Edward Ruscha’s (b. 1937) Real Estate (estimate: $800,000-1,200,000), painted in 1982, playfully explores and dismantles many of the traditional notions of painting by combining both written and painted content into a large-scale landscape with a glowing, nearly cinematic quality. With the emphasis on the word “Real” rendered in a mock Oriental typescript that recalls outmoded restaurant signage, the work presents an eerie, surreal world that ― not unlike Magritte’s La fin du monde ― mysteriously merges daytime into night while capturing the essence of the California landscape that is Ruscha’s greatest muse.

Additional highlights include Jean Dubuffet’s (1901-1985) Le Montreur d’agate, 1952 (estimate: $800,000-1,200,000), a simple yet complex portrait of a man raising his arm to show an agate stone in his hand.

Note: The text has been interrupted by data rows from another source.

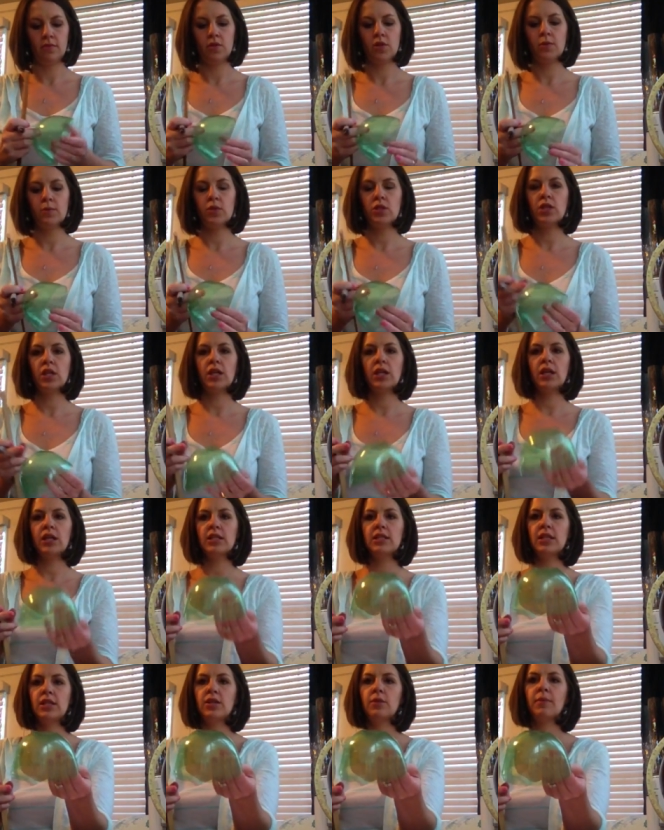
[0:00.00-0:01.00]
So I'm just going to
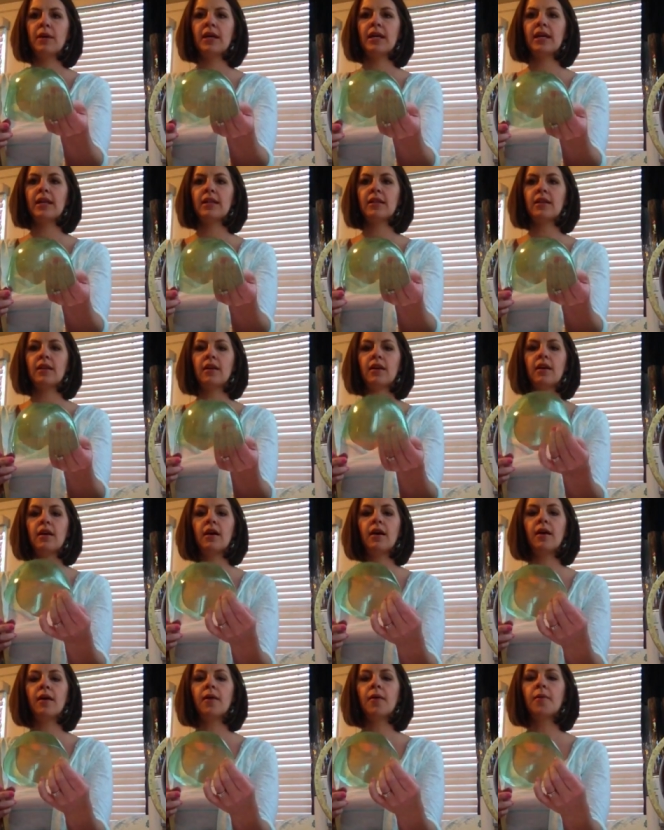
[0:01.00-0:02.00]
continue making the
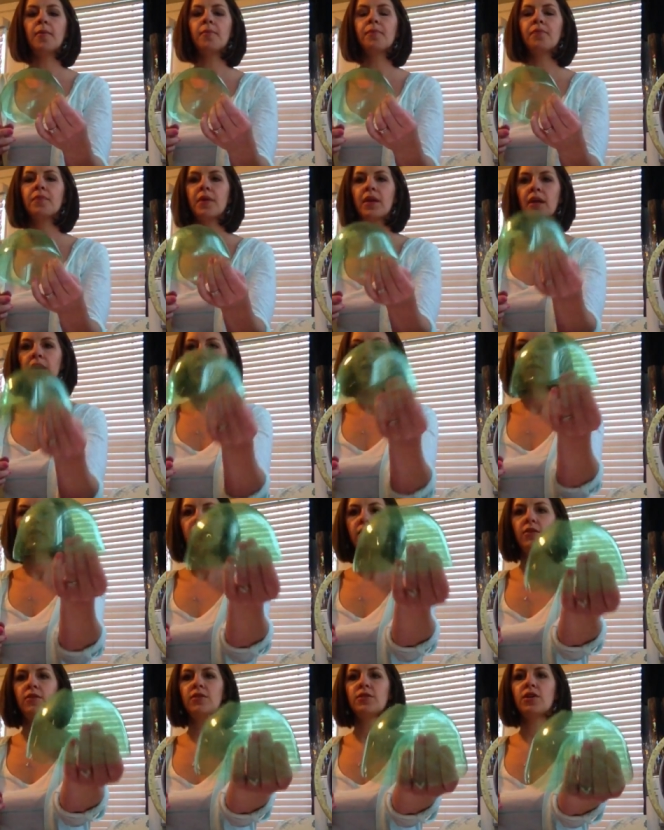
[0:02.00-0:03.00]
um,
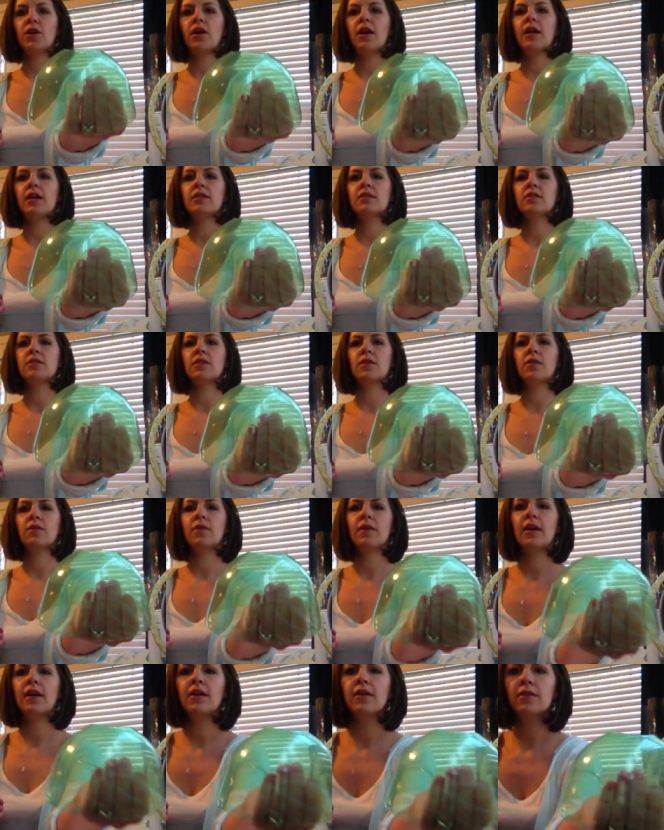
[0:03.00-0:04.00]
little dots
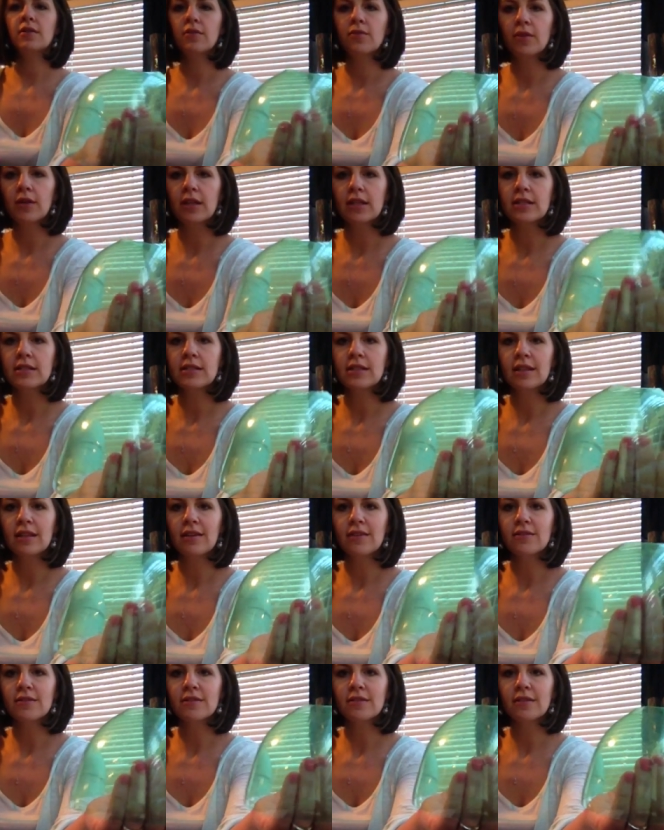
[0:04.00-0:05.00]
around, if we can see
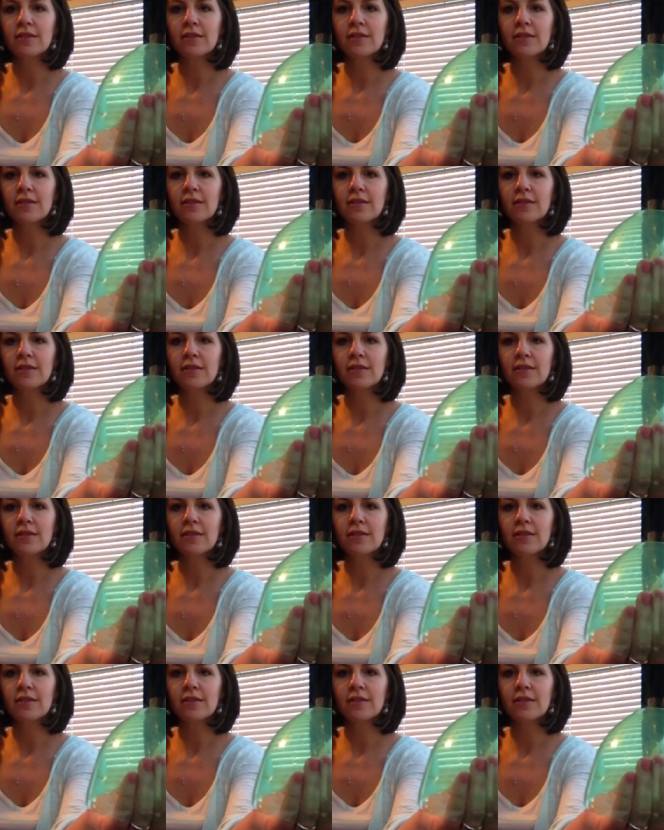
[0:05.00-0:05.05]
those.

Throughout the painting, Dubuffet worked deliberately to create a surface of chance and hazard resulting in a sculptural, almost dazzling surface. This magical surface invites the viewer to scrutinize every inch of the painting in order to appreciate the great diversity of materials and the human form.

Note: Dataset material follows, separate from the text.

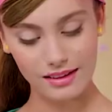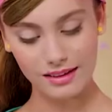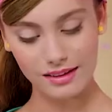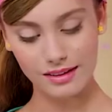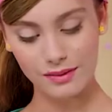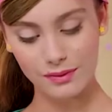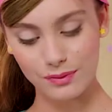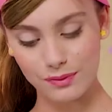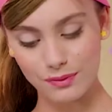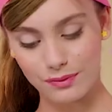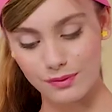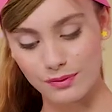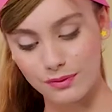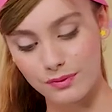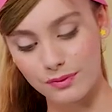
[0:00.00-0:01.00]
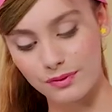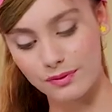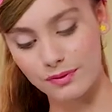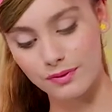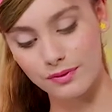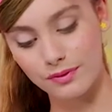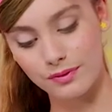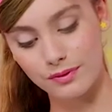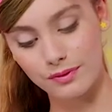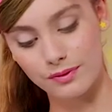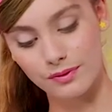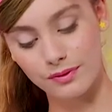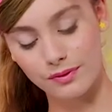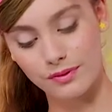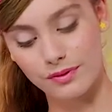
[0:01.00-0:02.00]

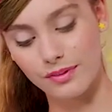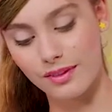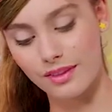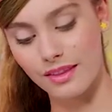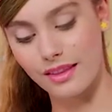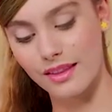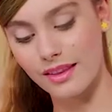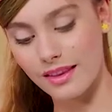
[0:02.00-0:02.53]
No words are spoken by the person on screen.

Among the sculptural highlights of the sale is Barry Flanagan’s Hare on Pyramid, 1988, (estimate: $300,000-500,000), from the artist’s well-known series featuring a leaping rabbit in various poses, one of which is prominently displayed at the Virginia Museum of Fine Arts in Richmond.

IMPORTANT AMERICAN PAINTINGS SALE, NOVEMBER 30
Christie’s sale of American Paintings in New York will boast two tour-de-force paintings from the Collection by Georgia O’Keeffe (1887-1986). Painted seven years apart, My Autumn, 1929 (estimate: $2,000,000-3,000,000) and Black Iris, 1936 (estimate: $1,200,000-1,800,000) are exemplary of O’Keeffe’s highly personal and thoroughly modern aesthetic and of her sensual and evocative depictions of nature. My Autumn captures the intensity of Adirondack fall colors and was painted in the pivotal year between a decade of summers and falls spent at the Stieglitz family compound in Lake George, N.Y., before the artist’s move to New Mexico. The painting was displayed in her husband Alfred Stieglitz’s highly influential New York gallery, An American Place. Though both paintings are meditations on nature and color, Black Iris is from a later series O’Keeffe worked on during a period of intense focus on a type of heightened realism that approaches abstraction. Most of the other paintings from this series are hanging in museum collections.

Another highlight from the Collection, Milton Avery’s (1885-1965) Nude on the Beach, 1943 (estimate: $300,000-500,000), was painted during the most critical period in Avery’s career. Avery’s bold abstractions exerted a highly important influence on Post-War American paintings and have been seen as critical forerunners to paintings by Mark Rothko and Adolph Gottlieb, among many others. His use of color and form to indicate depth and dimension, presented in a compressed pictorial space, represents the breadth of the American Modern aesthetic. As a key link between early 20th century art and Post-War art movements, Avery tends to appeal to collectors of both periods.